“We have seen two brilliant performances from two 21-year old stars in the league,” esteemed Knicks’ broadcaster Mike Breen gushed about Kristaps Porzingis and Karl-Anthony Towns as Towns shot free throws during the final minute of New York’s 106-104 road victory over the Timberwolves on Wednesday night.
Porzingis versus Towns more than lived up to the hype, as KP recorded 29 points, eight rebounds, four assists, and three blocks. KAT countered with a career-high 47 points, a season-high 18, rebounds, and three rejections on 15-22 shooting. Now they shift venues to Madison Square Garden for tonight’s matchup, which will mark the last meeting between the two budding superstars this season.
It’s always a thrill for fans when the two best players from the same draft class go up against each other. It becomes a real story line when they play the same or similar positions. This is going to be a rivalry — probably not a contentious one given their unique friendship off the court — for hopefully many, many years to come.
“The sky’s the limit for them two guys in this league,” Carmelo Anthony told reporters. “Towns, playing the way he’s playing, Kristaps, getting better and better each day, they’ll be around for a long time. They’ll be face of this league in a couple of years.”
With all of the talk about the NBA’s big man renaissance, it’s exciting to see Towns and Porzingis embody the futuristic NBA big man. Either player can post up inside or step behind the 3-point. The two can stroke threes, rebound and block shots. They share franchise-altering skill sets, high basketball IQ’s, and have the added rivalry chip of being drafted within a few of picks of each other.
The two can throw down lobs at the rim just as well as they can drains 3s from outside, making them one of the few players versatile enough to do both. Ian Begley of ESPN.com noted that entering last season, there were 22 rookies in the 3-point era (since 1979-80) who were 7-footers with 100 blocks, according to ESPN Stats & Information. Those 22 rookies made a total of five 3-pointers. Towns and Porzingis combined for 272 blocks a season ago, but also connected on 111 3-pointers — 106 more than the other group of 7-foot shot-blocking freshman.
“We are two big men that can kind of change the game,” Porzingis said.
After the boos he endured on draft night, the 7-foot-3 Latvian has captured the imagination of Knicks fans in a way no youngster has since the early days of Patrick Ewing. As a rookie, Porzingis became the only player in the history of the NBA to score more than 1000 points, grab 500-plus rebounds, make 75-plus three-pointers, and block more than a 100 shots. He averaged 14.3 points, 7.3 rebounds and 1.9 blocks in 28.4 minutes per game.

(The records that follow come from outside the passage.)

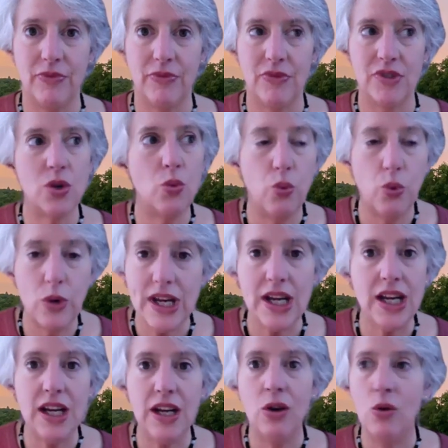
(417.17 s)
So
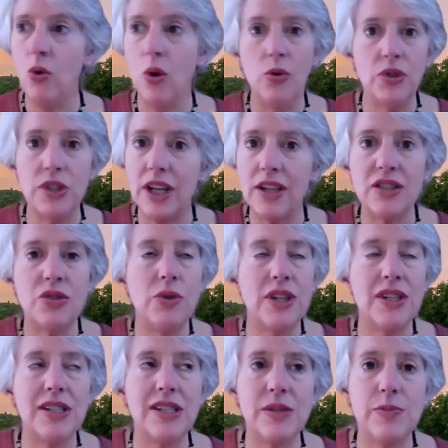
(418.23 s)
we won't get to
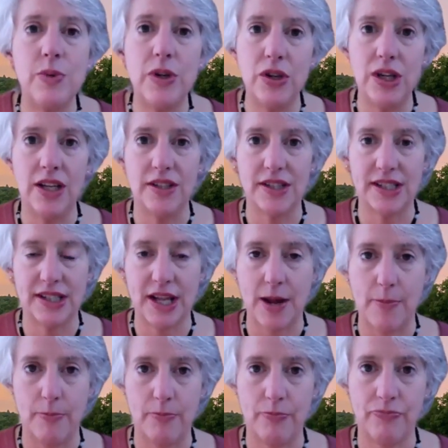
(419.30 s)
experience
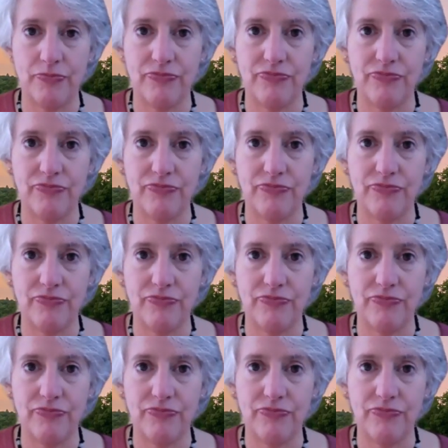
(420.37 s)
them.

You’ll often hear Porzingis compared to Dirk Nowitzki. They’re both tall Europeans with fun names and nice 3-point strokes, so the comparison has merit. But that’s about all they have in common, and Nowitzki even said last season that Porzingis is “way ahead of the curve compared to when I was 20.” For comparisons’ sake, KP is to Dirk as KAT is to Duncan.
Towns has flown far more under the radar, likely because of geography, but the Piscataway, NJ, product tore through the league as a rookie last season in a way that few others have over the past 20 years – perhaps not since LeBron James’ rookie season in 2003-04. He averaged 18 points, 10 rebounds, two rebounds and nearly two assists while shooting 54 percent from the field and almost 34 percent from long range.
Towns was Rookie of the Year last season, Porzingis the runner-up. The two NBA sophomores are each just 21 freakin years old. In the long run, it doesn’t matter who’s better now. But the PER 36 for the two this season shows that they are both growing into absolute monsters.
While the two youngsters are arguably the best up-and-coming post players on the court, it’s the way that Porzingis and Towns carry themselves off the court that is equally impressive. For two guys who just turned of legal age to buy alcohol, they act like they’ve been in the Association for over a decade. Now the question becomes, whom would you take for the next ten plus years?
This is like asking, “Do you want the Lamborghini or the Ferrari.” I do believe right now Towns is the better player, but Porzingis wasn’t supposed to be THIS good already, he was believed to need some time to develop. I may be somewhat biased, but I think Porzingis’ effortless range, and the fact that he has another level to reach physically, gives him just a bit of a higher ceiling than Towns.
It’s obviously way too early to pencil either into the Hall of Fame, but the NBA should be in good hands for years to come thanks to these guys.